I’m not really spoiling more than the film’s original tagline, though: “He Had Two Wives And Led Two Lives… He’s The Best Dad Two Families Ever Had – At The Same Time!”
A warm, fluffy, Cinemascope family comedy about adultery and bigamy? Well, that was the genius of the studio system: the ability to take on complicated social issues in a way that directly addressed them without ever shattering anyone’s innocence or arguing wrong was right.
The brilliant Clifton Webb is Horace Pennypacker, a well-to-do turn of the century businessman living a double life. Splitting his time evenly between two different offices in two Pennsylvania cities, Horace has fathered a total of 17 children with two different wives.
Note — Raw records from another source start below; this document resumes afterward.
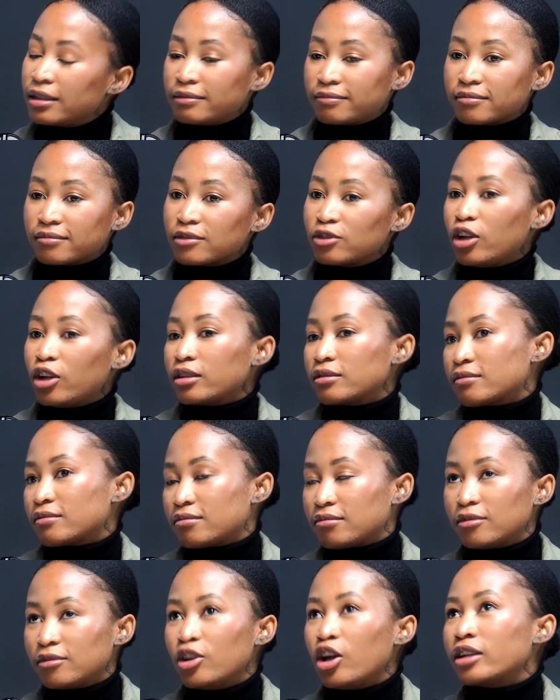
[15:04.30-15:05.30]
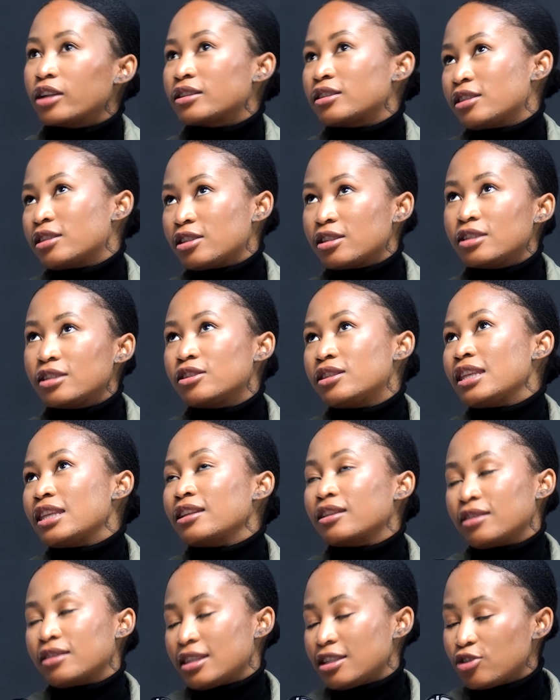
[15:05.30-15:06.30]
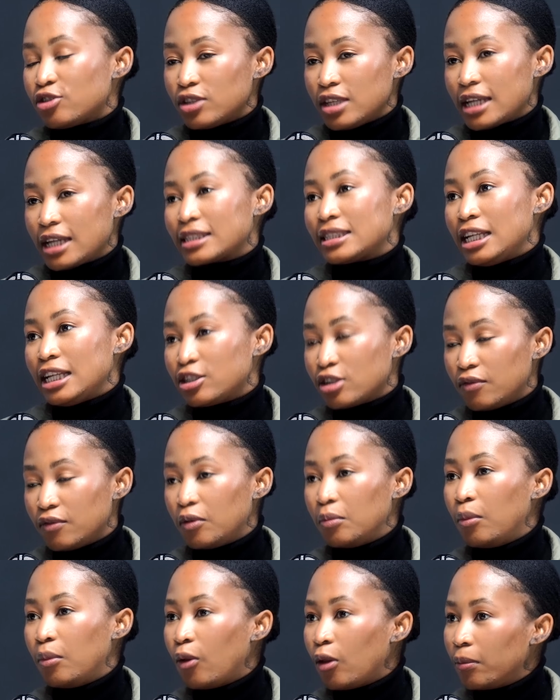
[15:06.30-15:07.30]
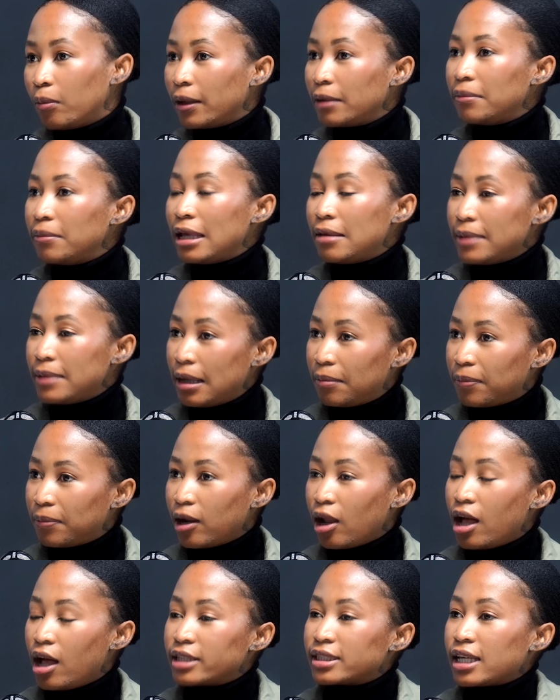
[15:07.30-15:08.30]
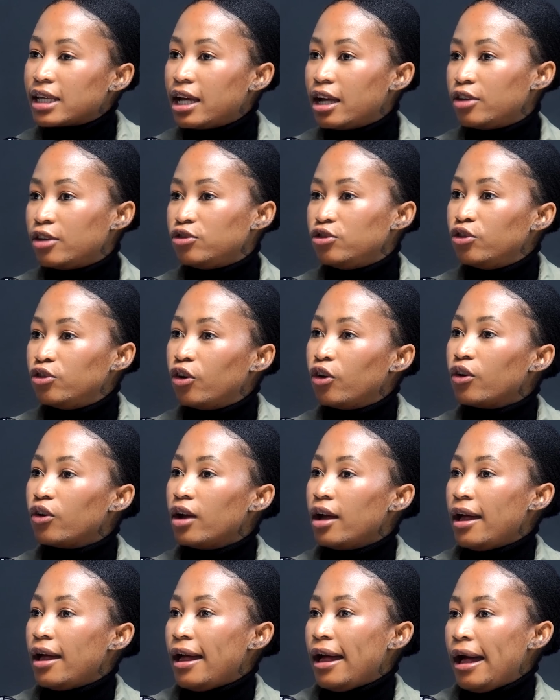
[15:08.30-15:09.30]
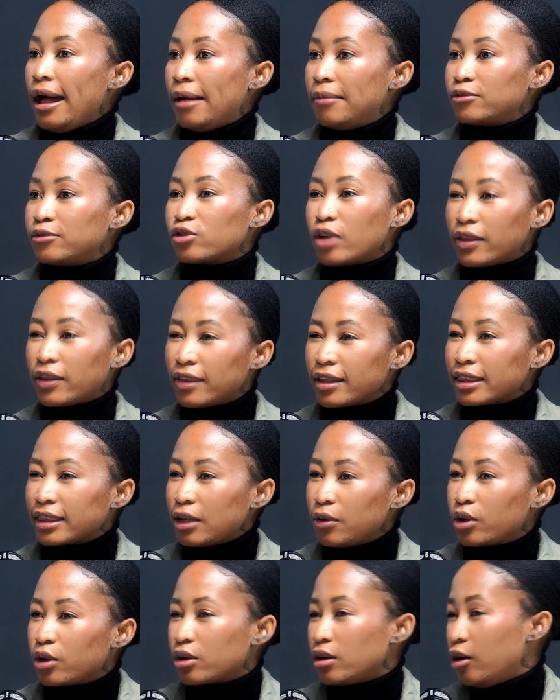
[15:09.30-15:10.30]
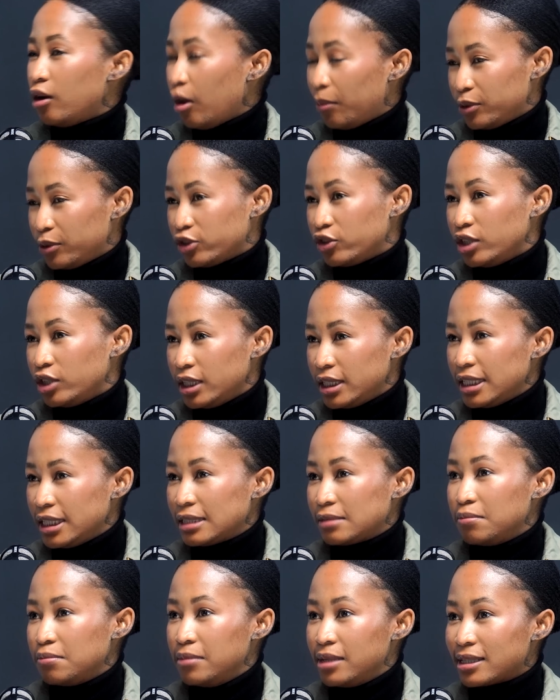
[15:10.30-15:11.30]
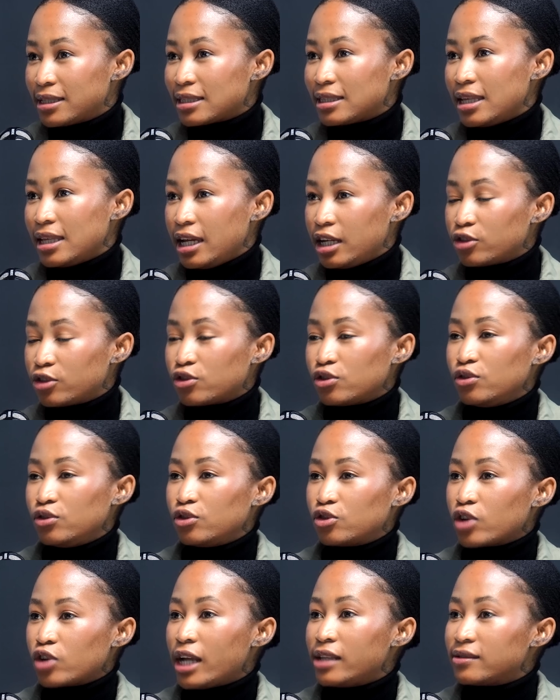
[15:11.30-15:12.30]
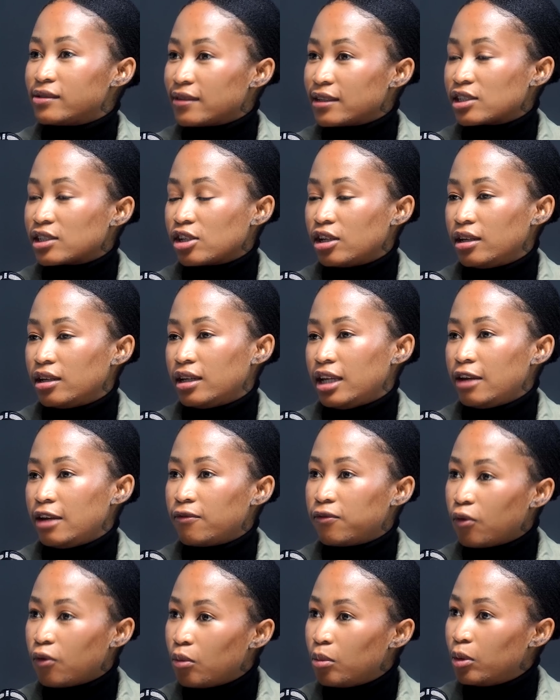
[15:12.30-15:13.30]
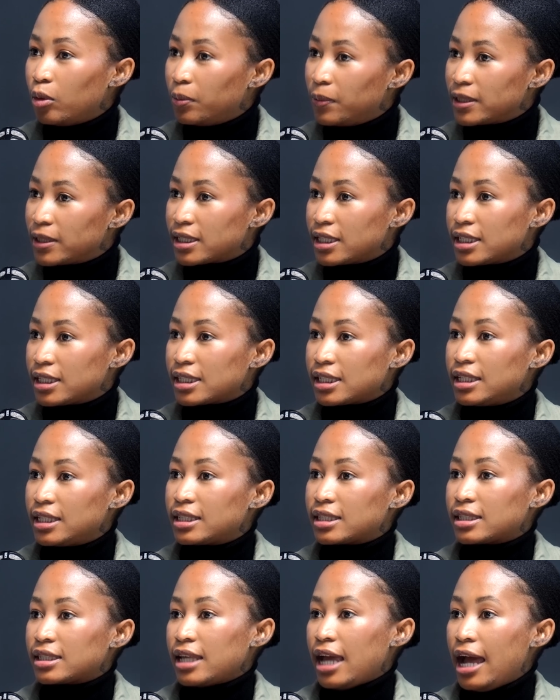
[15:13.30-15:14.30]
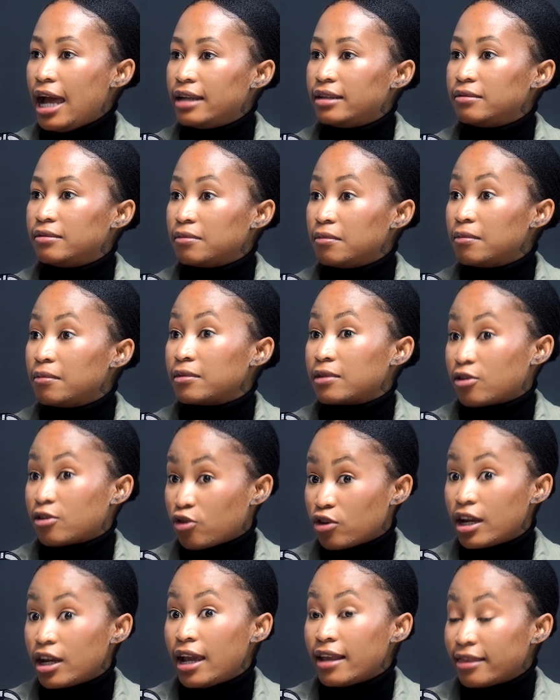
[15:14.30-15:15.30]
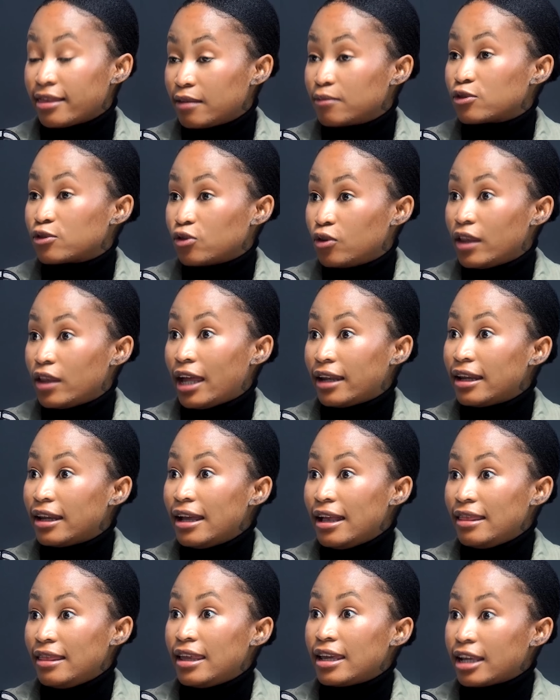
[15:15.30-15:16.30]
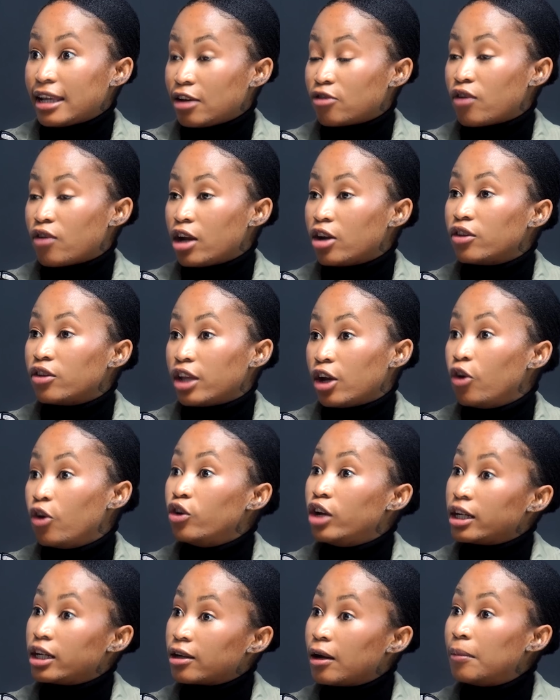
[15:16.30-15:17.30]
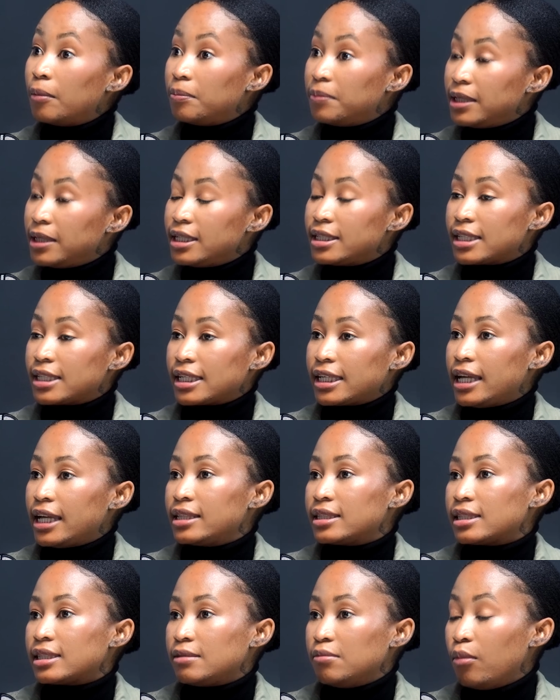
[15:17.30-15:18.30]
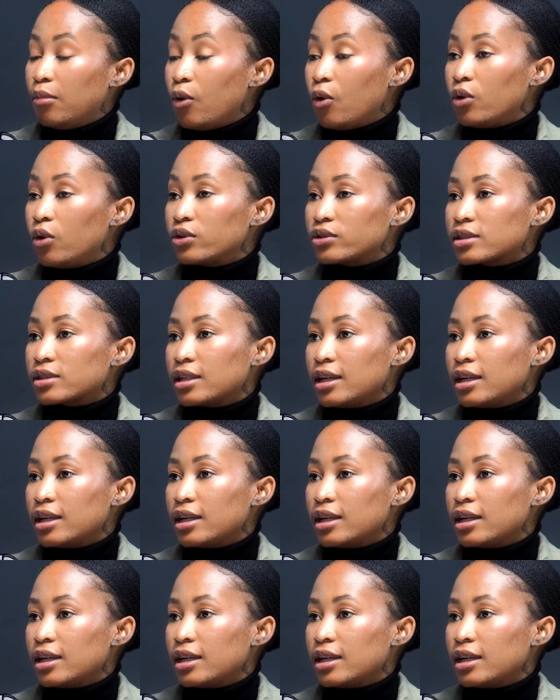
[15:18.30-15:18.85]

not to the extent of a mall, but maybe a plaza, you know. So I think there were opportunities missed there to transition informal businesses and create them so that they can run on their own and compete against malls.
Through a series of events involving the rushed wedding of a daughter, the truth comes out with none of the expected consequences.
Once exposed, Horance at first attempts to remain blasé using his liberal ideas about American mores and God to excuse his behavior (he is an early Darwinist). This pits him against a loving wife (Dorothy McGuire), innocent children not yet corrupted by “sophistication,” and his daughter’s soon-to be father-in-law, a Christian minister.
It is Webb who makes the story work. Even though you find his behavior revolting, his inability to be ruffled and obvious affection for all of his children never stops winning you over. You root for him , but you root for him to see the light.
The transfer is surprisingly good for an archive film and retains the original widescreen ratio.
“The Remarkable Mr. Pennypacker” is available at the 20th Century Archive Collection.